(Collected data)
* * * * * * * * *

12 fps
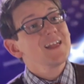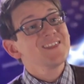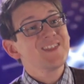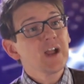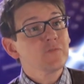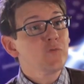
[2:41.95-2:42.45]

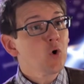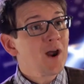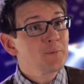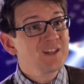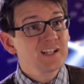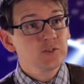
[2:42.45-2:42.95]
Therefore, I
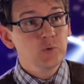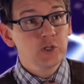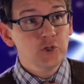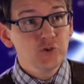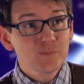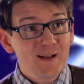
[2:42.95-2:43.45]
would like to
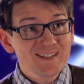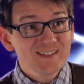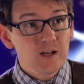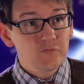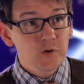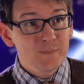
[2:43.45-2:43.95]
recuse
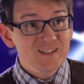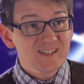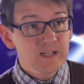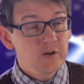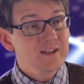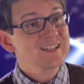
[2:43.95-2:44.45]
myself from this
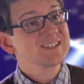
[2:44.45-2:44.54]
hearing,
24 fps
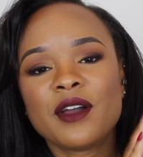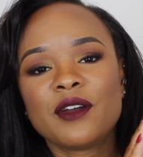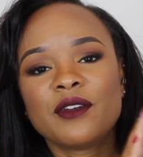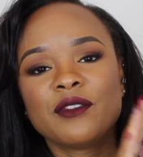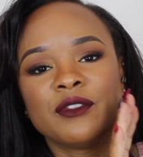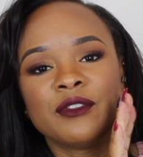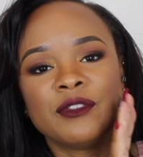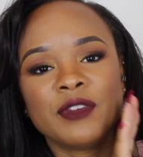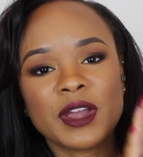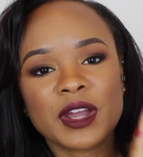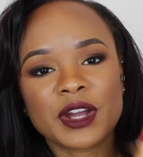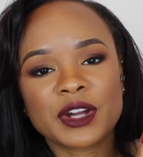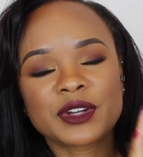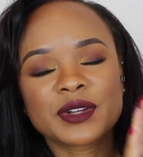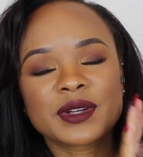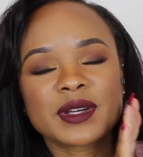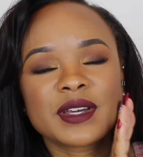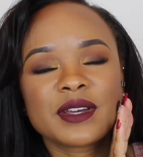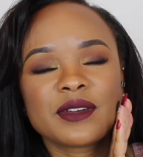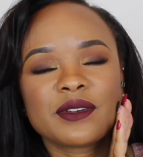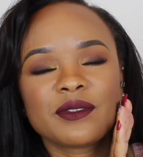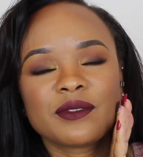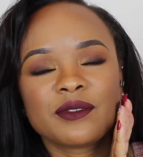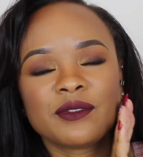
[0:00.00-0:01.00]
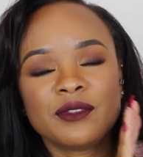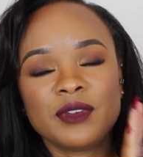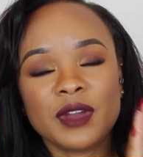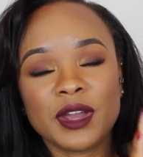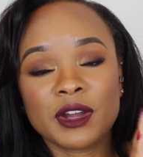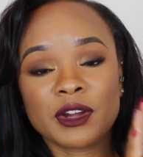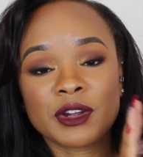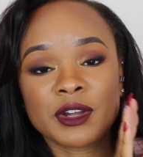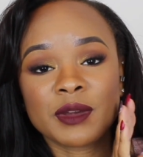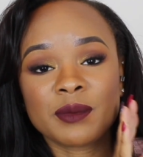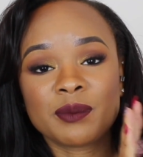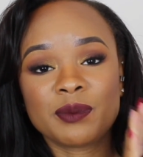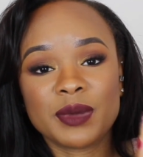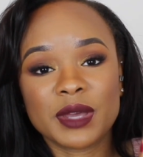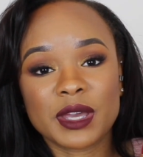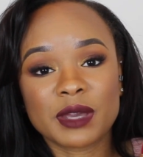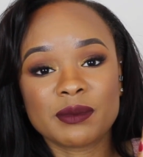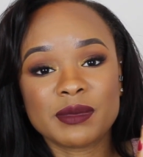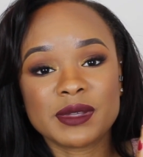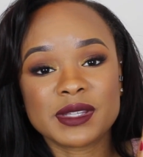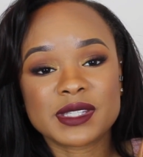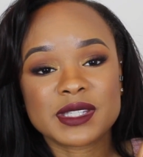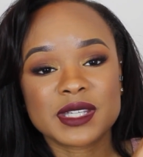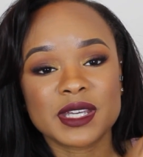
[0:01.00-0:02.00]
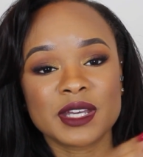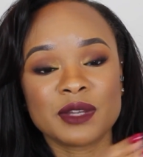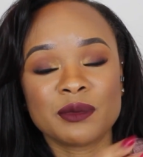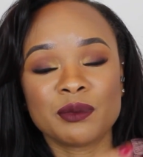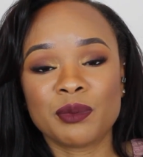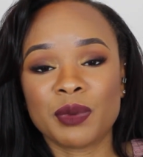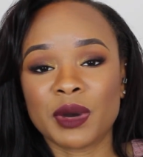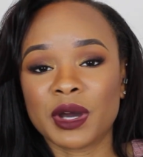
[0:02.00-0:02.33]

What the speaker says: very pigmented,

* * * * * * * * *

Task goal. When you reach a picture in the records above, pass over it and transcribe the rest exactly.

Exercise response.
12 fps
[2:41.95-2:42.45]

[2:42.45-2:42.95]
Therefore, I
[2:42.95-2:43.45]
would like to
[2:43.45-2:43.95]
recuse
[2:43.95-2:44.45]
myself from this
[2:44.45-2:44.54]
hearing,
24 fps
[0:00.00-0:01.00]
[0:01.00-0:02.00]
[0:02.00-0:02.33]

What the speaker says: very pigmented,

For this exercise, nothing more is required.